What to produce -
Every record below, from the first line to the last, is to be set down again exactly.

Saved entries

☆ ☆ ☆

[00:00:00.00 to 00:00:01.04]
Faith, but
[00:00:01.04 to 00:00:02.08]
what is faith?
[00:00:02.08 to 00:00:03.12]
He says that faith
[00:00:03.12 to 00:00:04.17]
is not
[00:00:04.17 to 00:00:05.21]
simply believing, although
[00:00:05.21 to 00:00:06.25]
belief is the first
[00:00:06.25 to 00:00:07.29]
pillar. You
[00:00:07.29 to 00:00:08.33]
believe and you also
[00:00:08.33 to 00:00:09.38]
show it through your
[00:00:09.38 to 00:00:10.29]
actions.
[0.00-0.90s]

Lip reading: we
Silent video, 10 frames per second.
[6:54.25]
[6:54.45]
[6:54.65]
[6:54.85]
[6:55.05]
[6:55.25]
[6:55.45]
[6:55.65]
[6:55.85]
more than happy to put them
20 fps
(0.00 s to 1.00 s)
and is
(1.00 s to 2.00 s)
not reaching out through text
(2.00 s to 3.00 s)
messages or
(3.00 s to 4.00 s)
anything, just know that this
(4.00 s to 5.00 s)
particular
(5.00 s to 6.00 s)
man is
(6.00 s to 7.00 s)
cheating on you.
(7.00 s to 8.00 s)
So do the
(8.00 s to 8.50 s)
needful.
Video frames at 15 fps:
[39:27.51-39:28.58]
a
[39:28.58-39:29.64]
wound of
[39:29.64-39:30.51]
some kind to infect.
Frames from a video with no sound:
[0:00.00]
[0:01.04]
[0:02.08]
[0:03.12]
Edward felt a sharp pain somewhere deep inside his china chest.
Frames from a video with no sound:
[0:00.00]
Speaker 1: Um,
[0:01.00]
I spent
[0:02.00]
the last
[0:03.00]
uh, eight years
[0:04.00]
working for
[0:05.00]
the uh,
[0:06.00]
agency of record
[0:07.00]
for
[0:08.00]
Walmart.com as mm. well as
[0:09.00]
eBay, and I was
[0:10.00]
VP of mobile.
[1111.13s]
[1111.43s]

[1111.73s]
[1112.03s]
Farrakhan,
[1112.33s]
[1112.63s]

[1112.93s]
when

☆ ☆ ☆

Answer space -
[00:00:00.00 to 00:00:01.04]
Faith, but
[00:00:01.04 to 00:00:02.08]
what is faith?
[00:00:02.08 to 00:00:03.12]
He says that faith
[00:00:03.12 to 00:00:04.17]
is not
[00:00:04.17 to 00:00:05.21]
simply believing, although
[00:00:05.21 to 00:00:06.25]
belief is the first
[00:00:06.25 to 00:00:07.29]
pillar. You
[00:00:07.29 to 00:00:08.33]
believe and you also
[00:00:08.33 to 00:00:09.38]
show it through your
[00:00:09.38 to 00:00:10.29]
actions.
[0.00-0.90s]

Lip reading: we
Silent video, 10 frames per second.
[6:54.25]
[6:54.45]
[6:54.65]
[6:54.85]
[6:55.05]
[6:55.25]
[6:55.45]
[6:55.65]
[6:55.85]
more than happy to put them
20 fps
(0.00 s to 1.00 s)
and is
(1.00 s to 2.00 s)
not reaching out through text
(2.00 s to 3.00 s)
messages or
(3.00 s to 4.00 s)
anything, just know that this
(4.00 s to 5.00 s)
particular
(5.00 s to 6.00 s)
man is
(6.00 s to 7.00 s)
cheating on you.
(7.00 s to 8.00 s)
So do the
(8.00 s to 8.50 s)
needful.
Video frames at 15 fps:
[39:27.51-39:28.58]
a
[39:28.58-39:29.64]
wound of
[39:29.64-39:30.51]
some kind to infect.
Frames from a video with no sound:
[0:00.00]
[0:01.04]
[0:02.08]
[0:03.12]
Edward felt a sharp pain somewhere deep inside his china chest.
Frames from a video with no sound:
[0:00.00]
Speaker 1: Um,
[0:01.00]
I spent
[0:02.00]
the last
[0:03.00]
uh, eight years
[0:04.00]
working for
[0:05.00]
the uh,
[0:06.00]
agency of record
[0:07.00]
for
[0:08.00]
Walmart.com as mm. well as
[0:09.00]
eBay, and I was
[0:10.00]
VP of mobile.
[1111.13s]
[1111.43s]

[1111.73s]
[1112.03s]
Farrakhan,
[1112.33s]
[1112.63s]

[1112.93s]
when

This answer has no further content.